It is notable that none of the obtained SRB clone sequences in this study showed a close relationship with the characterized SRB strains. At the species level, a lot of novel SRB strains have been isolated from terrestrial hot springs globally [15]. For example, Thermodesulfovibrio yellowstonii was isolated from thermal vent water in Yellowstone Lake, Wyoming, USA, and it grew at 40–70 °C with an optimum at 65 °C [69]; Thermodesulfobacterium hveragerdense and Thermodesulfovibrio islandicus strain R1Ha3 were isolated from microbial mats collected from an Icelandic hot spring and it grew at 55–74 °C with an optimum of 70–74 °C [70]; Thermodesulfobium narugense was isolated from a hot spring in Narugo, Japan [71]; Thermodesulfobacterium commune isolated from the Ink Pot spring in Yellowstone National Park, WY. grew at a temperature range of 45–80 °C with an optimum growth at 70 °C [72]. In addition, In the acid-sulfide hot spring of New Zealand, the observed sulfate reducers were affiliated with genera Thermodesulfovibrio, Desulfovibrio, and Syntrophobacter [65,66]. However, none of the obtained SRB clone sequences in the present study showed close relationship with the above mentioned SRB strains characterized so far. These results suggested that the Tibetan hot springs may be inhabited by unique SRB populations.
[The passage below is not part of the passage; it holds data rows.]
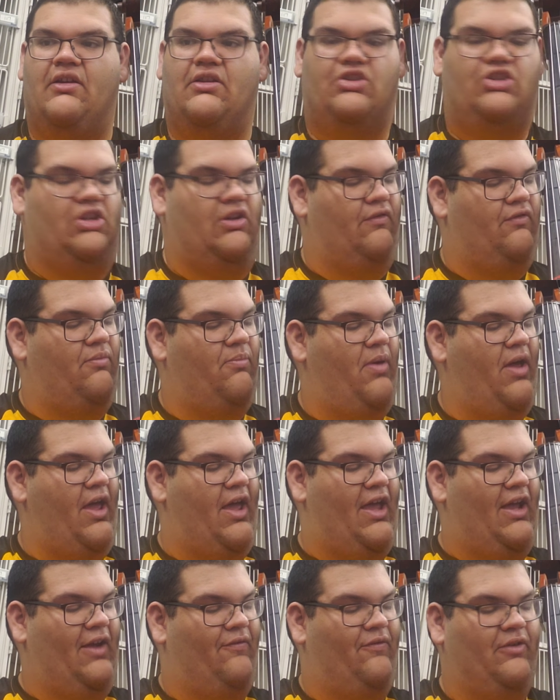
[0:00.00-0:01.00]
shift
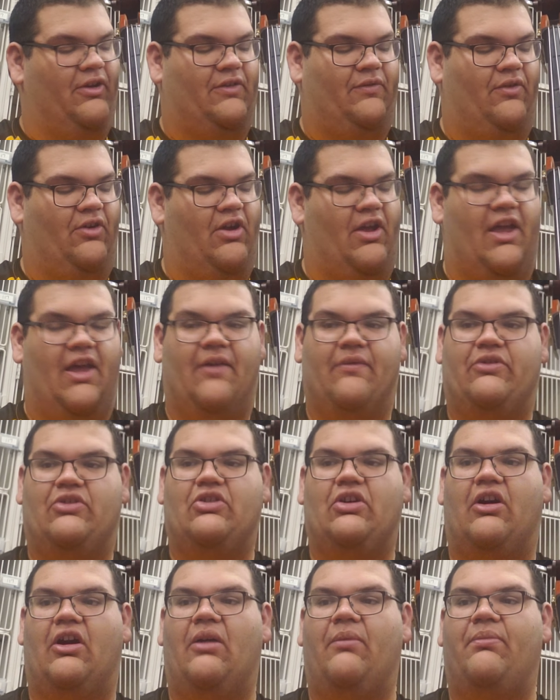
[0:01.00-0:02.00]
back, first finger F
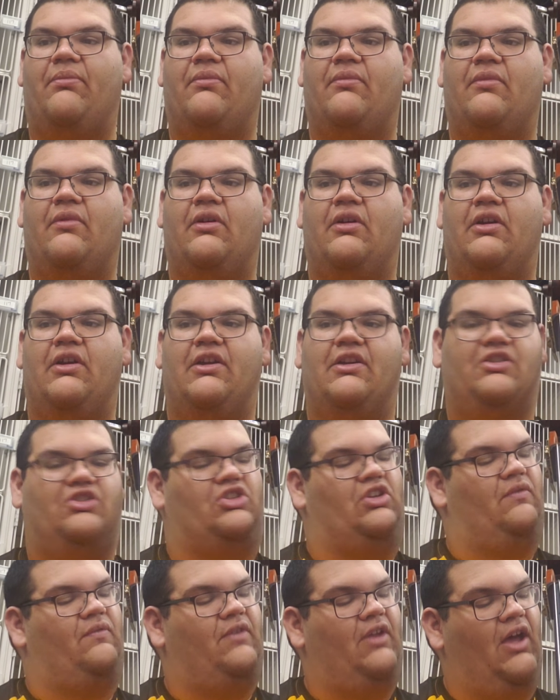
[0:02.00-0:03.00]
sharp,
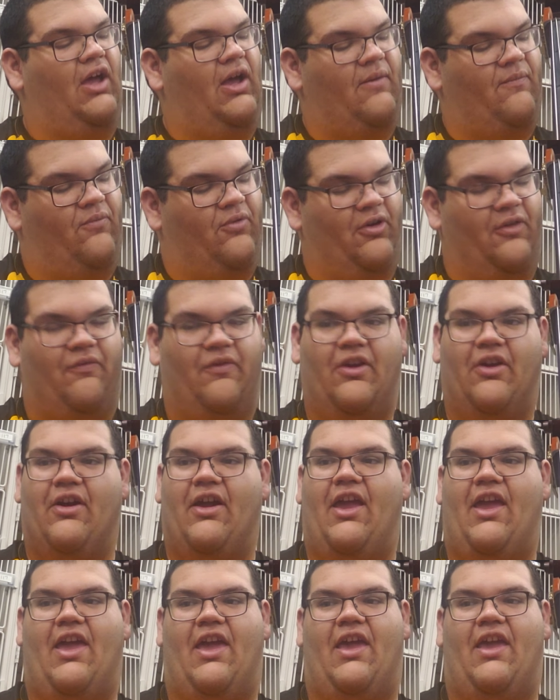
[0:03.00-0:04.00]
shift up, fourth
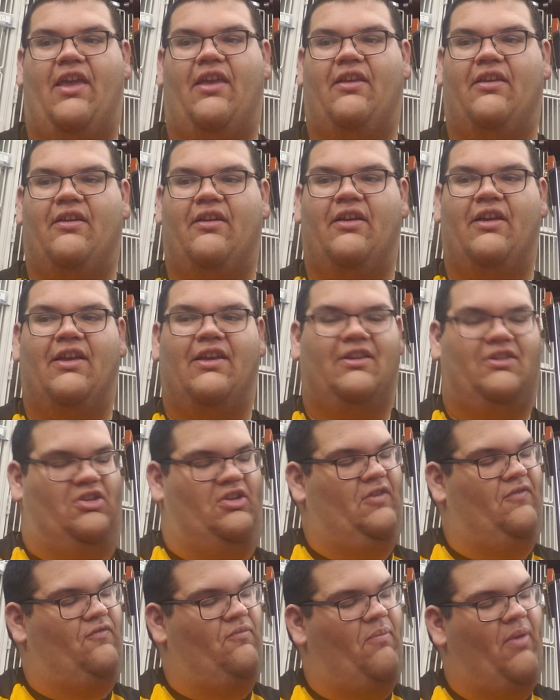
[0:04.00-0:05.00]
finger A,
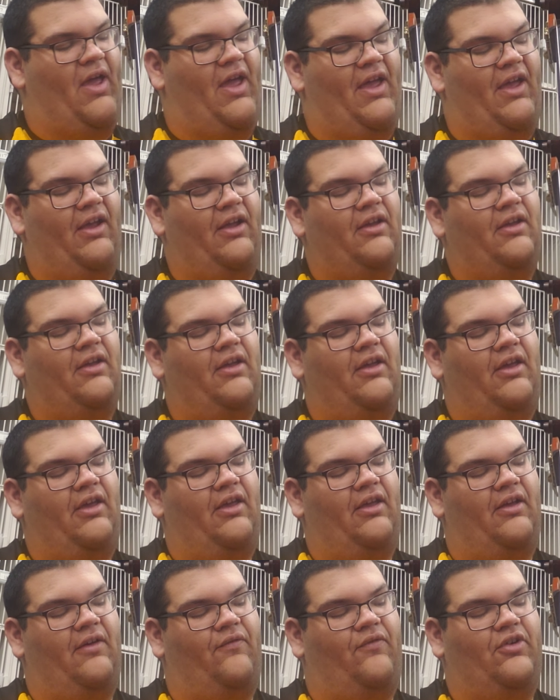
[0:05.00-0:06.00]
shift back,
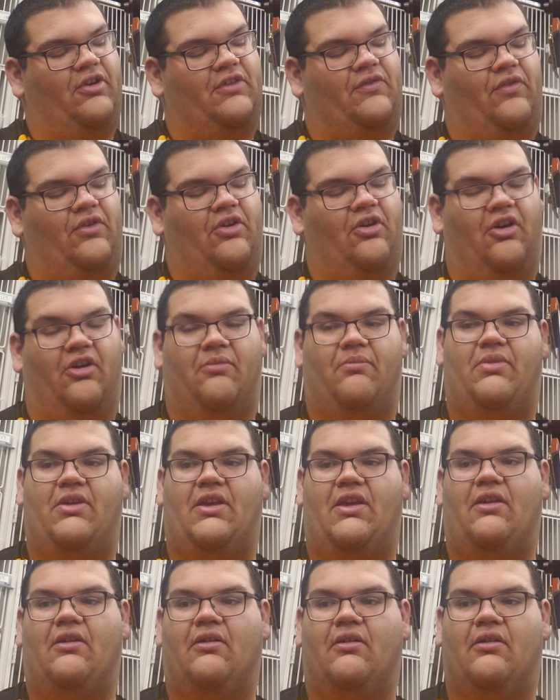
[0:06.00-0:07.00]
first finger on
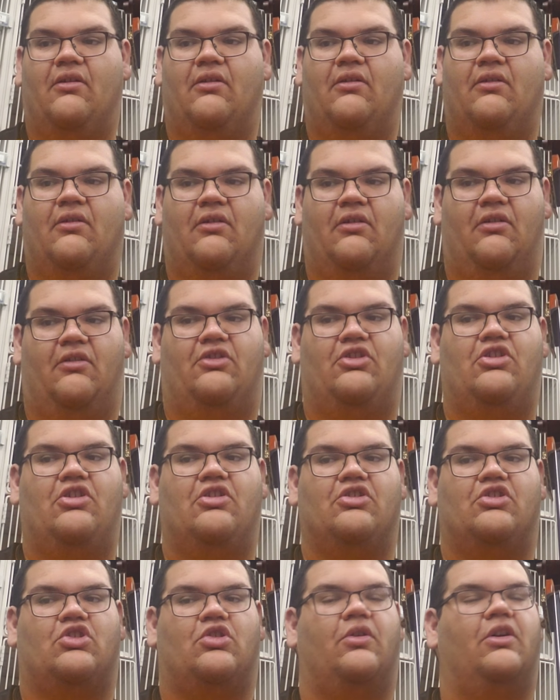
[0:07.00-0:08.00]
B, do
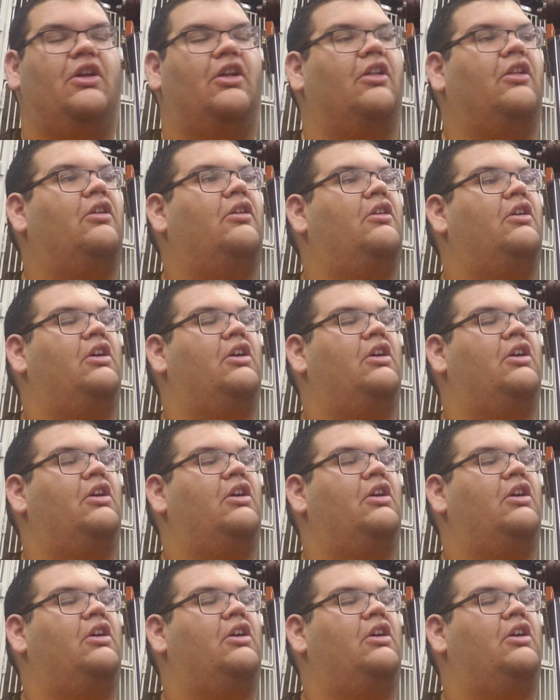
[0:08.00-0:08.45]
your trill,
4.2. Temperature Response of dsrB Gene Diversity and Abundance in the Tibetan Hot Springs

Temperature has a fundamental impact on the metabolic rates of microorganisms and strongly influences microbial ecology and biogeochemical cycling in the environment [73]. Fishbain et al. deduced that the SRP community composition may be more closely linked to chemical parameters than to temperature, and thus SRP diversity is likely restricted at high temperature in hot springs [17]. Thermophiles are organisms that grow best at temperatures above 45 °C [73,74], and inhabit high temperature environments such as deep-sea vents and terrestrial hot springs. Microbial diversity is controlled by temperature in geothermal environments [75]. It is noteworthy that significant correlation was observed between the dsrB gene OTU numbers and temperature along a spring channel I (Figure 2B). In the present study, the OTU numbers of dsrB genes in a spring channel were significantly correlated with temperature. In the Arctic sediment, the SRB community was sensitive to temperature increases over 10 °C, and the steady decrease in microbial cells and the relative contribution of SRB to total microbial count with increasing incubation temperature implies that most of the SRB community was negatively affected by prolonged incubation temperatures of 10 °C and 20 °C [36]. Robador et al. reported that the structure of the SRM community is determined by temperature in polar, temperate, and tropical marine sediments [73]. On the other hand, the dsrB gene was most abundant at an environmental temperature of 56 °C. The minimum temperature (Tmin) and maximum temperature (Tmax) limit the growth range, and the optimum temperature (Topt) denotes the temperature at which the growth rate is maximum. We speculate that there is also “optimum temperature” for thermophilic SRB community in the studied Tibet geothermal zone, which awaits further investigation.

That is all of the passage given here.